[Task data]

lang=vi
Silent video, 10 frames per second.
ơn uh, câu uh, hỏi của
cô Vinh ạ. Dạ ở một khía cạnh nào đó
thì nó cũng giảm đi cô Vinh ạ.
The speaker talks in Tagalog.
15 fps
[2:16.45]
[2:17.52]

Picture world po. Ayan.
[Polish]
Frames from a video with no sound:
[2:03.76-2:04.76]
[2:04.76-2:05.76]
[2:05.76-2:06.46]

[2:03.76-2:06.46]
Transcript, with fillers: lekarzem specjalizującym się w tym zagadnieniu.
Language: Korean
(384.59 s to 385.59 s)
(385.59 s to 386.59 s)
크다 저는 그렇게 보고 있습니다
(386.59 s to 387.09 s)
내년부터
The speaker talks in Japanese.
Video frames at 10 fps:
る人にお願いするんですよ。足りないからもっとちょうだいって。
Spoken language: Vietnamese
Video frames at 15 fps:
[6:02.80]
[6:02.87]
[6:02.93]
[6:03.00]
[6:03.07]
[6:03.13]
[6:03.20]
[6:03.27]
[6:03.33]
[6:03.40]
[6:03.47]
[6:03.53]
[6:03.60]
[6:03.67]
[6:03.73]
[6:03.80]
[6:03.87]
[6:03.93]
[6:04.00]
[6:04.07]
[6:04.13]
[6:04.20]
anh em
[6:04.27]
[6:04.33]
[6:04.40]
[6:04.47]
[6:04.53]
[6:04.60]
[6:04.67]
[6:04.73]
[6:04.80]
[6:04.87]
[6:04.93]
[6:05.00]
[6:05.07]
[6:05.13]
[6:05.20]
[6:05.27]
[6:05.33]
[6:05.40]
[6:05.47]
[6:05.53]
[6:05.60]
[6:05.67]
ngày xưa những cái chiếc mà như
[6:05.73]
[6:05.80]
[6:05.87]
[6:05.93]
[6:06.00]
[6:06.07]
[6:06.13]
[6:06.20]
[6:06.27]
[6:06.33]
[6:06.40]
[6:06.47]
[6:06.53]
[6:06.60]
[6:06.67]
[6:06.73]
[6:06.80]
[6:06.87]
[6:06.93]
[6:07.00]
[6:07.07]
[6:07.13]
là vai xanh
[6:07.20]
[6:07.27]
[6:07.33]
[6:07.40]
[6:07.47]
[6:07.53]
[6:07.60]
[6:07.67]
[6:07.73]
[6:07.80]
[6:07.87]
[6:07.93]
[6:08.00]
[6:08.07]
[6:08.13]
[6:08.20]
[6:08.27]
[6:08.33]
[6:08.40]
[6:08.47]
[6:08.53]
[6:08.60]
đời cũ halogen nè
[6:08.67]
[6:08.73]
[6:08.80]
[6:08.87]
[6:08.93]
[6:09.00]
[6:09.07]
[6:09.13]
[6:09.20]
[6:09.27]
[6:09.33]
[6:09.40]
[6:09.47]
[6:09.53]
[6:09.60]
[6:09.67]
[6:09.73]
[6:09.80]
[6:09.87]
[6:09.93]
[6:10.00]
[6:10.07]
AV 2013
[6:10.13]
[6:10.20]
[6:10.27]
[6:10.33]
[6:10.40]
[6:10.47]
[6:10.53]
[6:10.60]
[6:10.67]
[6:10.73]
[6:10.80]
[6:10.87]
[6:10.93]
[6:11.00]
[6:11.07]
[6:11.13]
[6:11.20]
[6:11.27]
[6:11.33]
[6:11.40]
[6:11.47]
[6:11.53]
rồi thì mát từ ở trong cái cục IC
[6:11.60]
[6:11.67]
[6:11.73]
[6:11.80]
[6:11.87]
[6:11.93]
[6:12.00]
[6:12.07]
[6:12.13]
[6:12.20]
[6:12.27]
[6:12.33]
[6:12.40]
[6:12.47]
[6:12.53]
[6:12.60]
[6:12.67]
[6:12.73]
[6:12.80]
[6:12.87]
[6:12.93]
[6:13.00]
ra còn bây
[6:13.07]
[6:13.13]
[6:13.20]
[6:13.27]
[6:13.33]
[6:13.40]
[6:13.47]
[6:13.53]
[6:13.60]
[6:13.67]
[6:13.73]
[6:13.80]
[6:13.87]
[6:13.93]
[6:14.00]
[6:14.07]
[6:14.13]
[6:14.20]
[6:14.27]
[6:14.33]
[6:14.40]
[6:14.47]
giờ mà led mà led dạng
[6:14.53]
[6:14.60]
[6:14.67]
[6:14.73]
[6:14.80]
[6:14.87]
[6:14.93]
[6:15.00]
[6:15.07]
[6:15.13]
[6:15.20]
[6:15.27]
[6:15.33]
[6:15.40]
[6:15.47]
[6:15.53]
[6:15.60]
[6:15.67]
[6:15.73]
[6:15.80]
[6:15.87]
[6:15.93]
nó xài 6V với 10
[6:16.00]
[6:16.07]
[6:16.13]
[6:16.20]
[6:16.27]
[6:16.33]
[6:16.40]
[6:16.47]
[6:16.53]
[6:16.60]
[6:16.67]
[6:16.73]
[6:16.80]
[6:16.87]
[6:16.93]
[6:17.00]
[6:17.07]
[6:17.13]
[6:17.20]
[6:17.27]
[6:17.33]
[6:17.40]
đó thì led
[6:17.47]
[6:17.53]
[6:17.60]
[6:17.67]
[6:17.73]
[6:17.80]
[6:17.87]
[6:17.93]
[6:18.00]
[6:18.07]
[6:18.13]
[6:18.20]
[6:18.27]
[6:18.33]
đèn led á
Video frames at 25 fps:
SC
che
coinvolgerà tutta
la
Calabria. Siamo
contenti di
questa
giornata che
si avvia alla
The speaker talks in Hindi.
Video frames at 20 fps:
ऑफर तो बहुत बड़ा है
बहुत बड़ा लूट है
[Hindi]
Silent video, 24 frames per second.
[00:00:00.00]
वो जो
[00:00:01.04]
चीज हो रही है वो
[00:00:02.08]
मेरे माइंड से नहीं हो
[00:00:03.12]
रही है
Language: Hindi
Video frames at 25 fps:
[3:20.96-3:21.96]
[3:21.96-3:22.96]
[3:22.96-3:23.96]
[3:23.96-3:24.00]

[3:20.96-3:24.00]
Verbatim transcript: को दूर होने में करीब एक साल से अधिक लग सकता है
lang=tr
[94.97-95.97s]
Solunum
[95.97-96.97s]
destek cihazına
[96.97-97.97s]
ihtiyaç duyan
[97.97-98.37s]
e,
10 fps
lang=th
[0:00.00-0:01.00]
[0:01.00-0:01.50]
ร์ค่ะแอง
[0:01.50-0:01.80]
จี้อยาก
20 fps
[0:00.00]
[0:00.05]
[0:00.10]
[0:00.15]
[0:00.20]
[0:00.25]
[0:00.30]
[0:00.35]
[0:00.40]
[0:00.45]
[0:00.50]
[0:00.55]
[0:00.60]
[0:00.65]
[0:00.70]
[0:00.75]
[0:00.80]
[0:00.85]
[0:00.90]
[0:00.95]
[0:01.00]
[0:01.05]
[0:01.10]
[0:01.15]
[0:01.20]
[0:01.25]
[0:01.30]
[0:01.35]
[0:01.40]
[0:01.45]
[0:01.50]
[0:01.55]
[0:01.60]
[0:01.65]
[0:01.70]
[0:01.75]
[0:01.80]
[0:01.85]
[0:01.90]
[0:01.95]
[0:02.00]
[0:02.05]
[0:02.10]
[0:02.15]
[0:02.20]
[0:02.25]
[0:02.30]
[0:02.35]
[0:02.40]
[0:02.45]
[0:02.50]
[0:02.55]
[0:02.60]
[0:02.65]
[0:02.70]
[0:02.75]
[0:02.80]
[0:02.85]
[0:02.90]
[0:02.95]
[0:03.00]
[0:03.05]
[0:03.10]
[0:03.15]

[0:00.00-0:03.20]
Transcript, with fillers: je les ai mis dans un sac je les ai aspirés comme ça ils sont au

[/Task data]

### Exercise
Please copy every line in the entries where "fillers" appears.

### Solution for this exercise
Transcript, with fillers: lekarzem specjalizującym się w tym zagadnieniu.
Transcript, with fillers: je les ai mis dans un sac je les ai aspirés comme ça ils sont au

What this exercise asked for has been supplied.